=== Task requirements ===
Copy out each line below that has the word "video" in it.

** Opening Source data block **

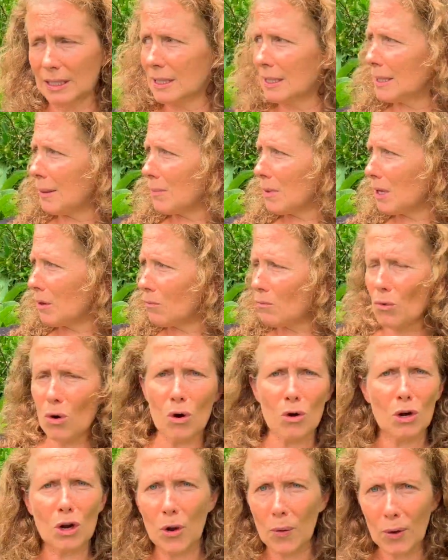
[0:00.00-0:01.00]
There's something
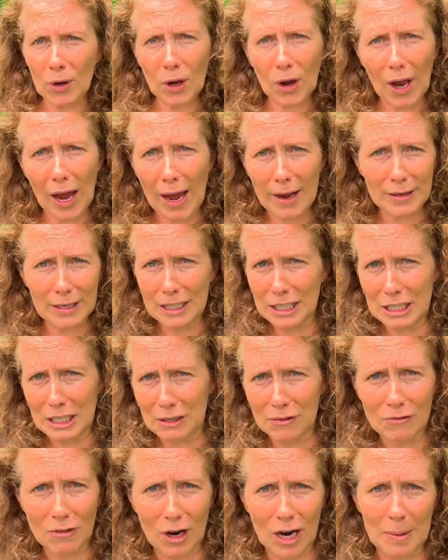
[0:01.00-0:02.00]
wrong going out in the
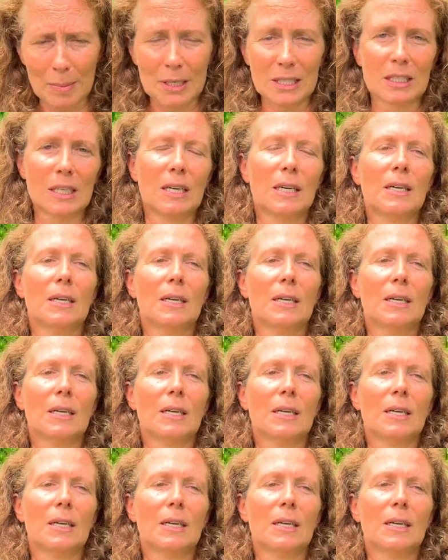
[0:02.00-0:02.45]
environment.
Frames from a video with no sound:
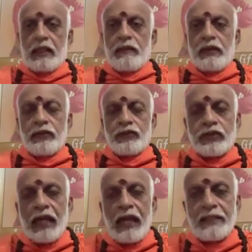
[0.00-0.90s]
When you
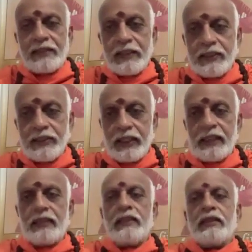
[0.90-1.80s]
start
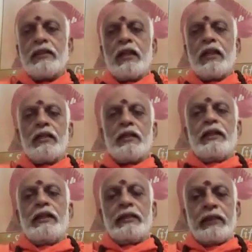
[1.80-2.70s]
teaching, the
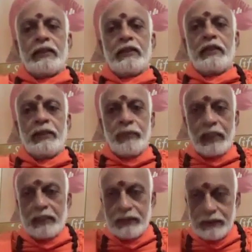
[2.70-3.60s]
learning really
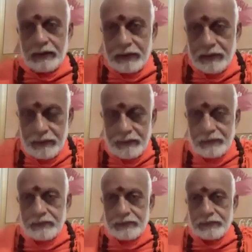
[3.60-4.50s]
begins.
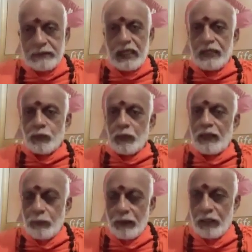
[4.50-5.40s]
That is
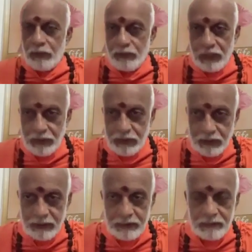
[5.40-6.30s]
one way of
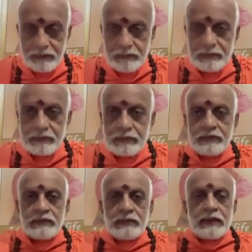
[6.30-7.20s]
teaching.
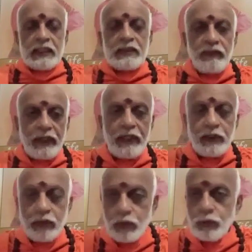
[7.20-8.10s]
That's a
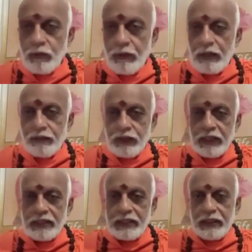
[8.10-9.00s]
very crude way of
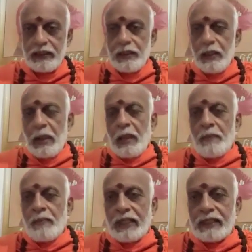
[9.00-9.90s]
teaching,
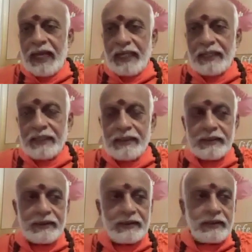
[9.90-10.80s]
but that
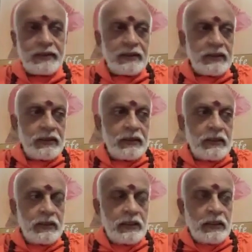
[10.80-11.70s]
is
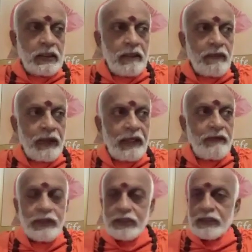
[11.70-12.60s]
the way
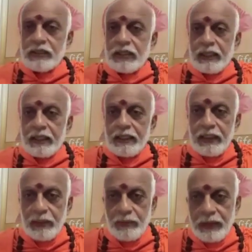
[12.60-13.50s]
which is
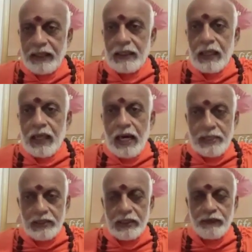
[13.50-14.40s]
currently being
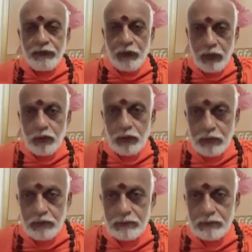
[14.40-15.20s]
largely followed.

** Closing Source data block **
** Opening Source data block **

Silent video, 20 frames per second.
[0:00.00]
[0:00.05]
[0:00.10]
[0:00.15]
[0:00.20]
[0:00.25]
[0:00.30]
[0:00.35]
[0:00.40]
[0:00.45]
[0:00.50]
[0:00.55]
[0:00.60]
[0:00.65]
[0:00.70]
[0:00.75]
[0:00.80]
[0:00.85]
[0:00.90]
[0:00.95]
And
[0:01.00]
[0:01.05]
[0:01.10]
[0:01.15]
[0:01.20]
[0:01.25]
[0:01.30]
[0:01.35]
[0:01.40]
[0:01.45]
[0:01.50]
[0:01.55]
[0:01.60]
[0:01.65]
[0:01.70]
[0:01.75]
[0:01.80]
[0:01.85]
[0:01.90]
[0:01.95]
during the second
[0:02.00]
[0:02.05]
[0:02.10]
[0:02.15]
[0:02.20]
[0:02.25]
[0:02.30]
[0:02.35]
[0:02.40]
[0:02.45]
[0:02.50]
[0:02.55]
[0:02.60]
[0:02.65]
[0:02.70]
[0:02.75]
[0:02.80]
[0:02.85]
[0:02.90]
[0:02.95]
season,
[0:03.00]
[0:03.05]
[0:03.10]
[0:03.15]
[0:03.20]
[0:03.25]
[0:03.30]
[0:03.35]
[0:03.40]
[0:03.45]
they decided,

** Closing Source data block **

=== Answer to this exercise ===
Frames from a video with no sound:
Silent video, 20 frames per second.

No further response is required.